With other questions, such as gender, most respondents will identify with a singular response; however, some may not. In these cases, you will need to weigh the benefits of making the question single or multi-response.
A single response question will lend itself to more straightforward analyses, with participants being sorted into mutually exclusive groups based on their singular selection. There is a risk that respondents may not see themselves represented in the response options.
To allow participants to select more than one gender identity if appropriate, use a multi-response option. Keep in mind this will result in more complex and complicated analyses. This option also necessitates more complex decision processes for the analyst. Will a participant who selected both “woman” and “nonbinary,” be grouped with other women or with other nonbinary participants, or will this participant be represented in both groups? Will the analyst differentiate between women who only selected “woman” as their singular gender identity from those who selected another gender identity in addition to “woman”?
The key is to be intentional, in advance, if possible, about how the analyst will group participants so that you can ask questions and provide response options that will make sense for your purpose and for your participants.
Open-ended questions, write-in boxes & coding
Open-ended questions have the benefit of allowing participants to describe themselves using whatever language they regard as most relevant and accurate to them. However, with open-ended questions, there’s a risk that the data will be uninterpretable and therefore, not unusable. To summarize open-ended questions numerically requires categorization. Coding open-ended responses is very resource intensive. There is a risk coders mis-categorizing responses or apply coding rules inconsistently.
Race/ethnicity
Race/ethnicity are complicated concepts and are difficult to categorize. The Canadian census and other surveys often mix up skin colour and geographic location. The categories in the 2021 census, for example, were: White South Asian (e.g., East Indian, Pakistani, Sri Lankan) Chinese Black Filipino Arab Latin American Southeast Asian (e.g., Vietnamese, Cambodian, Laotian, Thai) West Asian (e.g., Iranian, Afghan) Korean Japanese,
One approach to this issue is to add a preamble to the question acknowledging the difficulties of this question and why you have chosen the response options.
For example, “The terms below reflect terms used in the Canadian census. Using terminology consistent with the census will help us understand our faculty in relation to Canadian demographics.”
Mixed ethnicity
Some race/ethnicity questions offer a ‘mixed ethnicity’ option. This category is broad and difficult to interpret. Instead, keeping the race/ethnicity question as a multi-response without a ‘mixed ethnicity’ option allows you to create a ‘mixed ethnicity’ category once you have collected the data.

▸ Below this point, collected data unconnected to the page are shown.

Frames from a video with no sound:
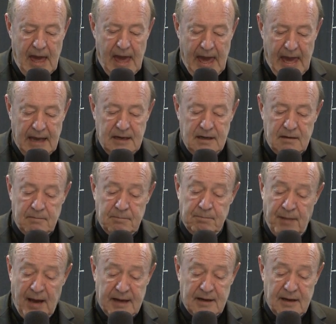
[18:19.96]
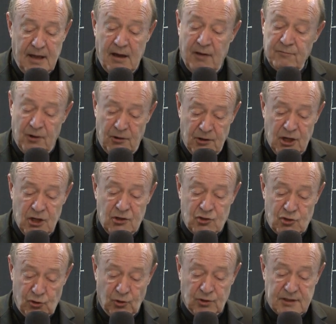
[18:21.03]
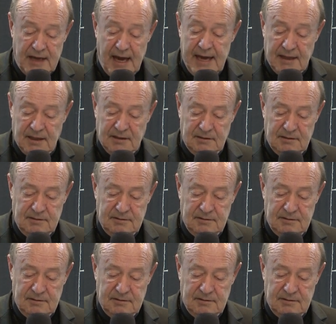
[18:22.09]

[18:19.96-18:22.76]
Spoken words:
and but a very short tail.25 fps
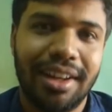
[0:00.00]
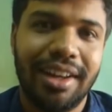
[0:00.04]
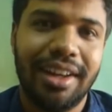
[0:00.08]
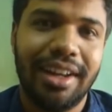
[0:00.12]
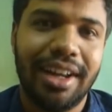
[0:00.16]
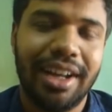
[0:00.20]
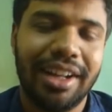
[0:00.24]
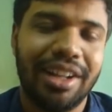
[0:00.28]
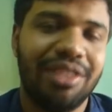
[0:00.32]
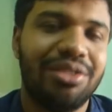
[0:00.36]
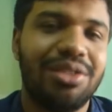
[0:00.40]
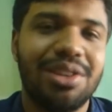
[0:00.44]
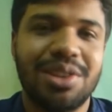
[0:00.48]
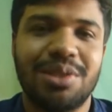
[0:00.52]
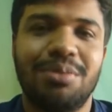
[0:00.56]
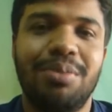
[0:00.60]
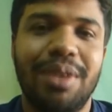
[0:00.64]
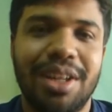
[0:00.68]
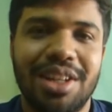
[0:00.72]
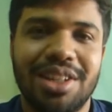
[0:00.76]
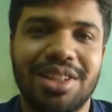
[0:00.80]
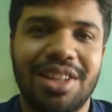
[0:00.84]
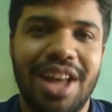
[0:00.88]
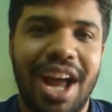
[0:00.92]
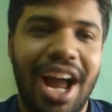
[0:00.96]
in the first
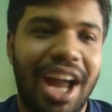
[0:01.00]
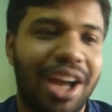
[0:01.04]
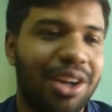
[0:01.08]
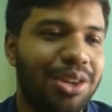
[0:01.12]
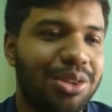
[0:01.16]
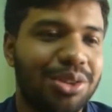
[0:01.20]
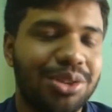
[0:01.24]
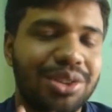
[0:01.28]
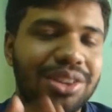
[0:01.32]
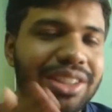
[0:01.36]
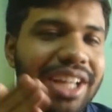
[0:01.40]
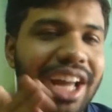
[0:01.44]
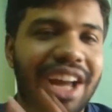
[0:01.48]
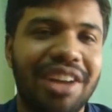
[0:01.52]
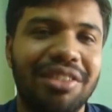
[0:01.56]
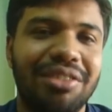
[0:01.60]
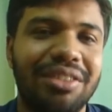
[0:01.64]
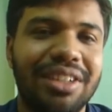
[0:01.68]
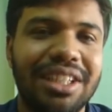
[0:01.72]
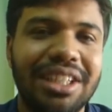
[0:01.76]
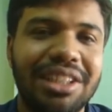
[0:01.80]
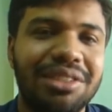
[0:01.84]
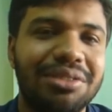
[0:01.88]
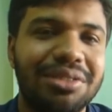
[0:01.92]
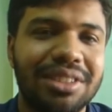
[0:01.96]
place. I couldn't have
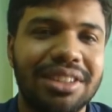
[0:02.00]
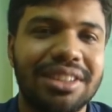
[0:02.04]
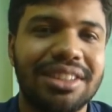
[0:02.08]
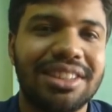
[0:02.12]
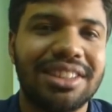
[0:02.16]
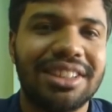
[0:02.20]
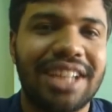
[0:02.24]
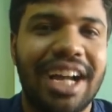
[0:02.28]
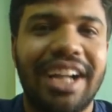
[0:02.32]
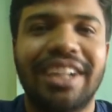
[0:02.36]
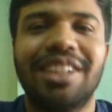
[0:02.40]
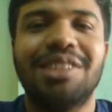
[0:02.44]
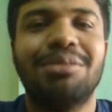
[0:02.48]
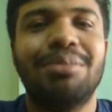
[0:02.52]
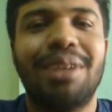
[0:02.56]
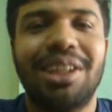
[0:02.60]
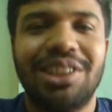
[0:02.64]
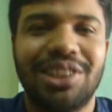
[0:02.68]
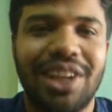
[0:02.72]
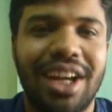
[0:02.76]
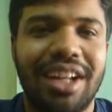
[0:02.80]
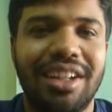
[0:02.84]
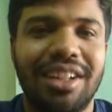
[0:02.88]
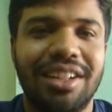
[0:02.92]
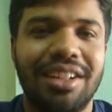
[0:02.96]
even started my
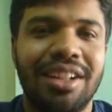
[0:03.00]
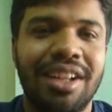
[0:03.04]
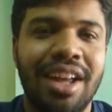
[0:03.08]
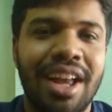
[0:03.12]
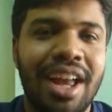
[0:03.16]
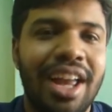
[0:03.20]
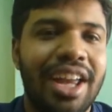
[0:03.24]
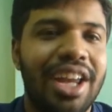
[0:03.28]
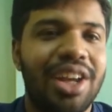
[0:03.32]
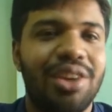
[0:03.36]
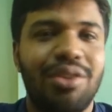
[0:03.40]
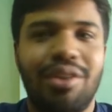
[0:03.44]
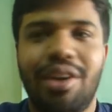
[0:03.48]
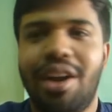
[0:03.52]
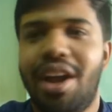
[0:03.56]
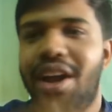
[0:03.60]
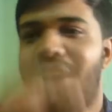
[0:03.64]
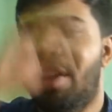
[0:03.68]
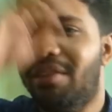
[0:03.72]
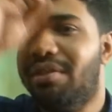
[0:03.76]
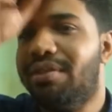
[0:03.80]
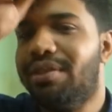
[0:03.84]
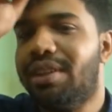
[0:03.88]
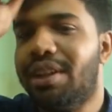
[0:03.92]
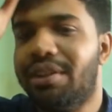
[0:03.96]
channel if
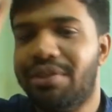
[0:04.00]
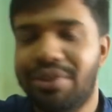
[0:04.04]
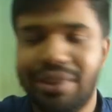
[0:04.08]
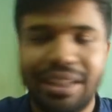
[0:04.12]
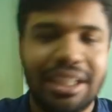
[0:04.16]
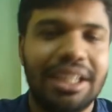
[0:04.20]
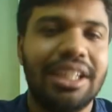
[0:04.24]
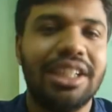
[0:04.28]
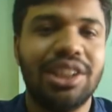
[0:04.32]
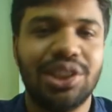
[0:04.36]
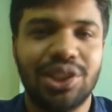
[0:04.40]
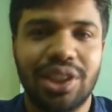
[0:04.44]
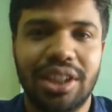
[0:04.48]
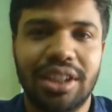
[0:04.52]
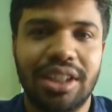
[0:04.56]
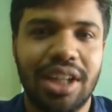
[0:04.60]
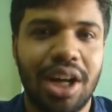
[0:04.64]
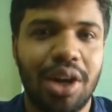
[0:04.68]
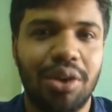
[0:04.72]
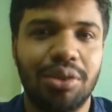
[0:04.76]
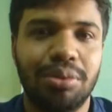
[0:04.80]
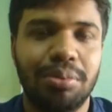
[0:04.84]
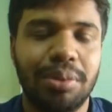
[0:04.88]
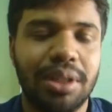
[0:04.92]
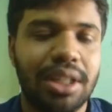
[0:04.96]
I definitely shut
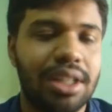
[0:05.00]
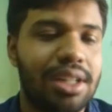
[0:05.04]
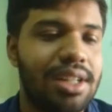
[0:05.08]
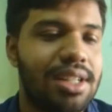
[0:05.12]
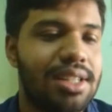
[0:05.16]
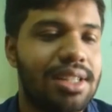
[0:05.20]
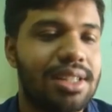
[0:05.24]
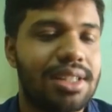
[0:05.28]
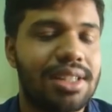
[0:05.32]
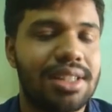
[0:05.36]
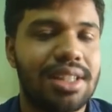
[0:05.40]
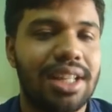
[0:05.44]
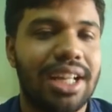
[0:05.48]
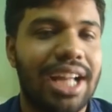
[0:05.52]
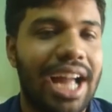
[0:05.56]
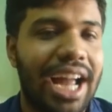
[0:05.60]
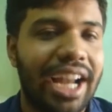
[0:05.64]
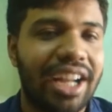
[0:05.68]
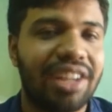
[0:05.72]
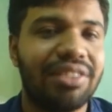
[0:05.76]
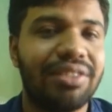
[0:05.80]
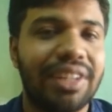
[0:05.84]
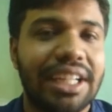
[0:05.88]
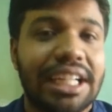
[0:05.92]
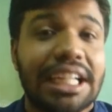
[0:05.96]
down, because the
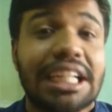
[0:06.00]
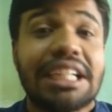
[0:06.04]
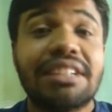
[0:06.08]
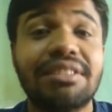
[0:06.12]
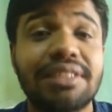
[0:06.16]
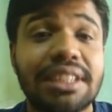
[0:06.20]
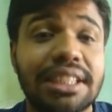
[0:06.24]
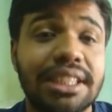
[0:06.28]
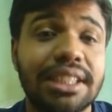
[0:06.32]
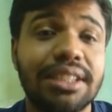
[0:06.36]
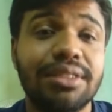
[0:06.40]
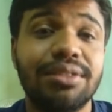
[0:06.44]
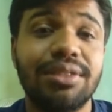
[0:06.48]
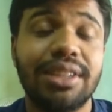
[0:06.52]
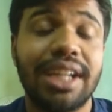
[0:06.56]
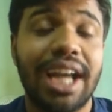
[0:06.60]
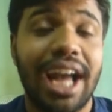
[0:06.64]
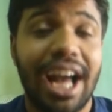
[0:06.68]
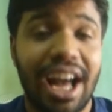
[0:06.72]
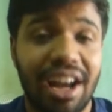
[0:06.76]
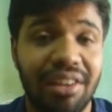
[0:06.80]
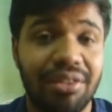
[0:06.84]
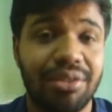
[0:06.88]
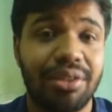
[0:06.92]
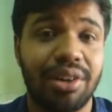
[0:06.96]
kind of negativity we
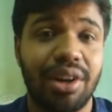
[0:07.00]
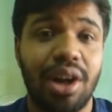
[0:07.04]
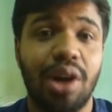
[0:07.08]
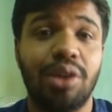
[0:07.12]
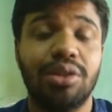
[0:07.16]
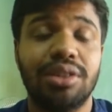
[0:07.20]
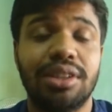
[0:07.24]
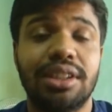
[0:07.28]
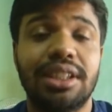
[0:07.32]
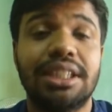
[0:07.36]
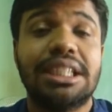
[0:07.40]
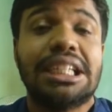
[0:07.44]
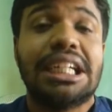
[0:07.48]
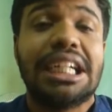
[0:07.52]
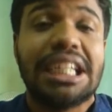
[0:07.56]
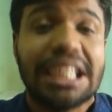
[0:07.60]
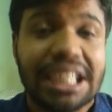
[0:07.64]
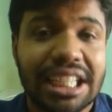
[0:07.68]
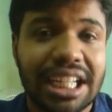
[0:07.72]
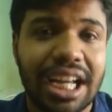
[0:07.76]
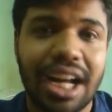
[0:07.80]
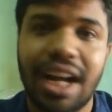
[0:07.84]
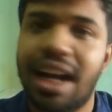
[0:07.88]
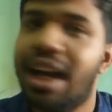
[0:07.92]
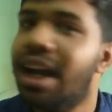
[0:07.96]
have around in
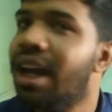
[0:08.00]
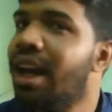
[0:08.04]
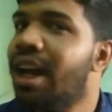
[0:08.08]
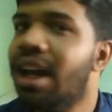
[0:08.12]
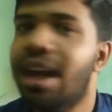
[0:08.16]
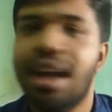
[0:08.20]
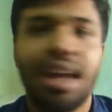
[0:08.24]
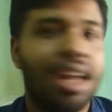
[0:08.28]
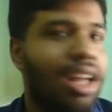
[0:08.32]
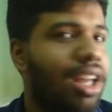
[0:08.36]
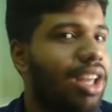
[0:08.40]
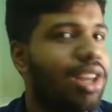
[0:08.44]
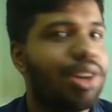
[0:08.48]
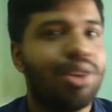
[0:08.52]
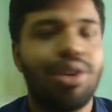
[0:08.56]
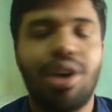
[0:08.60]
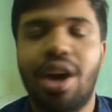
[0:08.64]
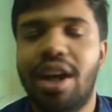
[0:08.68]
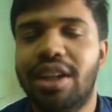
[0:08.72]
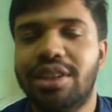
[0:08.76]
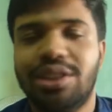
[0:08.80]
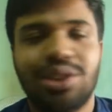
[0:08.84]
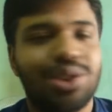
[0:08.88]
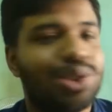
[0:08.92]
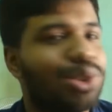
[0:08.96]
India, you
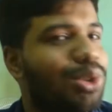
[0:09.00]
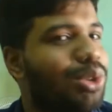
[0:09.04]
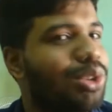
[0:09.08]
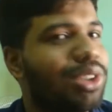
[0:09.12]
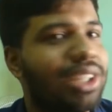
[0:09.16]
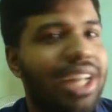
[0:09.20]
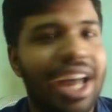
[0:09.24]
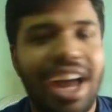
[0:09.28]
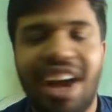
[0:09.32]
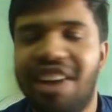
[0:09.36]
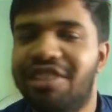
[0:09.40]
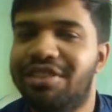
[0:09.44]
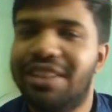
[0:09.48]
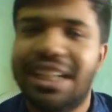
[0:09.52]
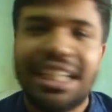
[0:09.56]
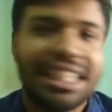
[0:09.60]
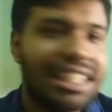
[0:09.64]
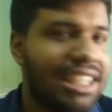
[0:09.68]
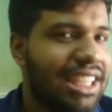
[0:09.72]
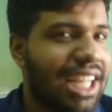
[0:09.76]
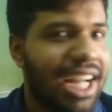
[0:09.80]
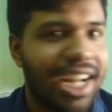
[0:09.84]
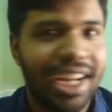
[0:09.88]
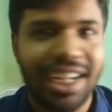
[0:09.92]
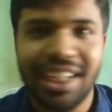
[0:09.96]
guys don't have
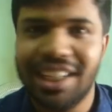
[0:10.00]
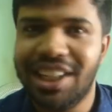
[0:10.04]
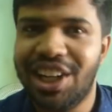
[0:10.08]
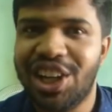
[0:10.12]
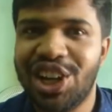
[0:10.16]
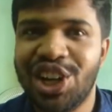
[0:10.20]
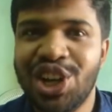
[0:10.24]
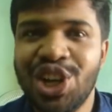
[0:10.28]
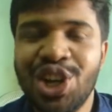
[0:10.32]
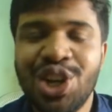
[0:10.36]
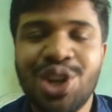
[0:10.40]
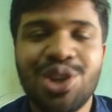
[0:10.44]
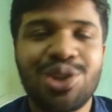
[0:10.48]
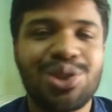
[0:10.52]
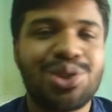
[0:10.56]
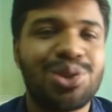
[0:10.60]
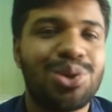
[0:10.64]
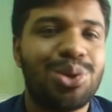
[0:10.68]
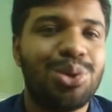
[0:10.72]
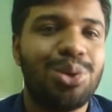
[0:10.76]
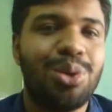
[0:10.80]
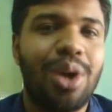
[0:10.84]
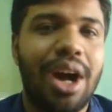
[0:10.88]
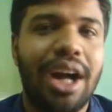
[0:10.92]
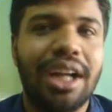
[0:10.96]
any idea.
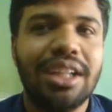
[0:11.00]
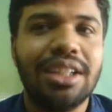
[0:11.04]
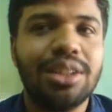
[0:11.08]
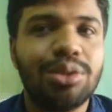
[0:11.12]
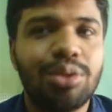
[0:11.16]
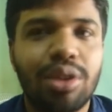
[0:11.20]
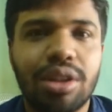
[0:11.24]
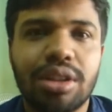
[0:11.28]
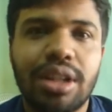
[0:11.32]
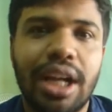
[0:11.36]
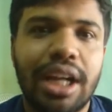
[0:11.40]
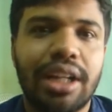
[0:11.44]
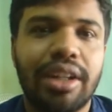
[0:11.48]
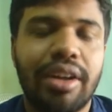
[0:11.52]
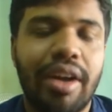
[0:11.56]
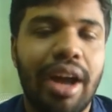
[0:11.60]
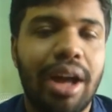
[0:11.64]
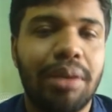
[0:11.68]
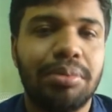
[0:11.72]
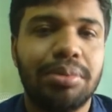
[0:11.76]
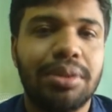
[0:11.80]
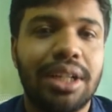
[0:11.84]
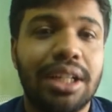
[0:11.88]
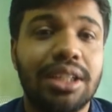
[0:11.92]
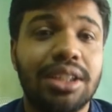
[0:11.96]
So I didn't want that to
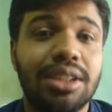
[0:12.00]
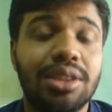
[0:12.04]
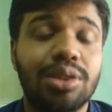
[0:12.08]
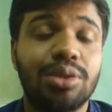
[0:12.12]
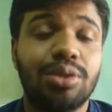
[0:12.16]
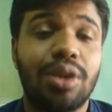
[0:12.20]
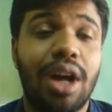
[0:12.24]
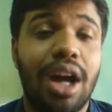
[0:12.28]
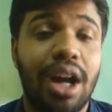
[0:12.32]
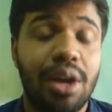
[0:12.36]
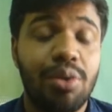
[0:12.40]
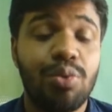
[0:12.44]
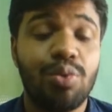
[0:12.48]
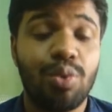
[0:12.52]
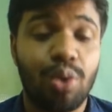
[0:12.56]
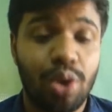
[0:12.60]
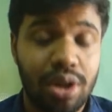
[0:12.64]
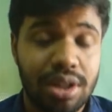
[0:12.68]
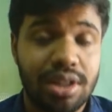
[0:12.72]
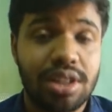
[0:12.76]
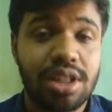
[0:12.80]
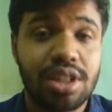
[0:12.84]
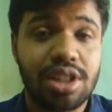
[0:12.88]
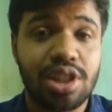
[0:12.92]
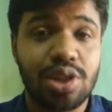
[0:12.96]
happen. I
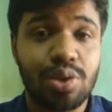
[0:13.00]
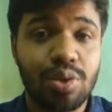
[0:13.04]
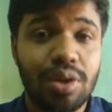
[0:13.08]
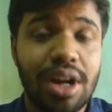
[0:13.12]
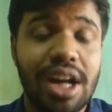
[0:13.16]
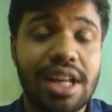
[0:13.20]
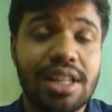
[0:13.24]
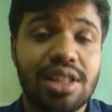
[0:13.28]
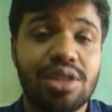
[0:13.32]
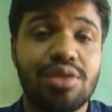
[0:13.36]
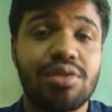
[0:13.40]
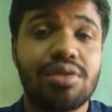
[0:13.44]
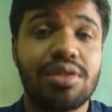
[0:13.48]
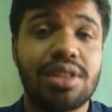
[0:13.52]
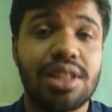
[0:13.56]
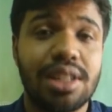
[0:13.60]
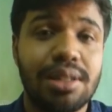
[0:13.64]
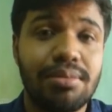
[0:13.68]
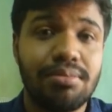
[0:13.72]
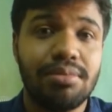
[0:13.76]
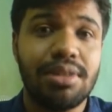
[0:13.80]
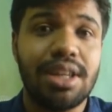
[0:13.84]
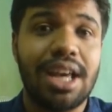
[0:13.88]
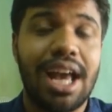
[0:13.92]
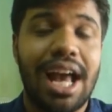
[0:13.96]
wanted you guys to see
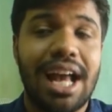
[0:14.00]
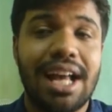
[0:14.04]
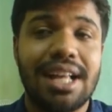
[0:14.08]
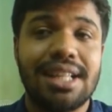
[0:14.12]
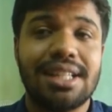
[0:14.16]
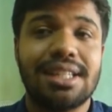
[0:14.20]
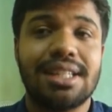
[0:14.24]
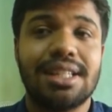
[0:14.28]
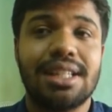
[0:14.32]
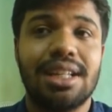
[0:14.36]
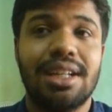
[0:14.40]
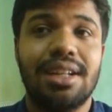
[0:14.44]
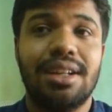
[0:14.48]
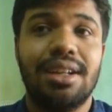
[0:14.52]
me as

Design, program and test questionnaire
Once you have designed the questionnaire including screening and socio-demographic questions, you need to program it into a survey tool.
Before distributing your survey, test it multiple times. Ask colleagues to pilot test the survey.
You want to ensure:
- There are no spelling mistakes or typos.
- All questions and response categories are included.
- Questions are correctly assigned as single or multi-response.
- Questions are correctly assigned as mandatory or not.
- There are no errors in branching logic.
Launch questionnaire
Create a distribution list of everyone in your population which includes:
- Email address or other contact method
- Any other information you may require (e.g., student numbers)
Draft an invitation message.
- Keep it short, simple and compelling.
- Include a contact email for questions.
- Consider who the message will come from
- Include a call to action – (e.g., “please complete”) in the subject line.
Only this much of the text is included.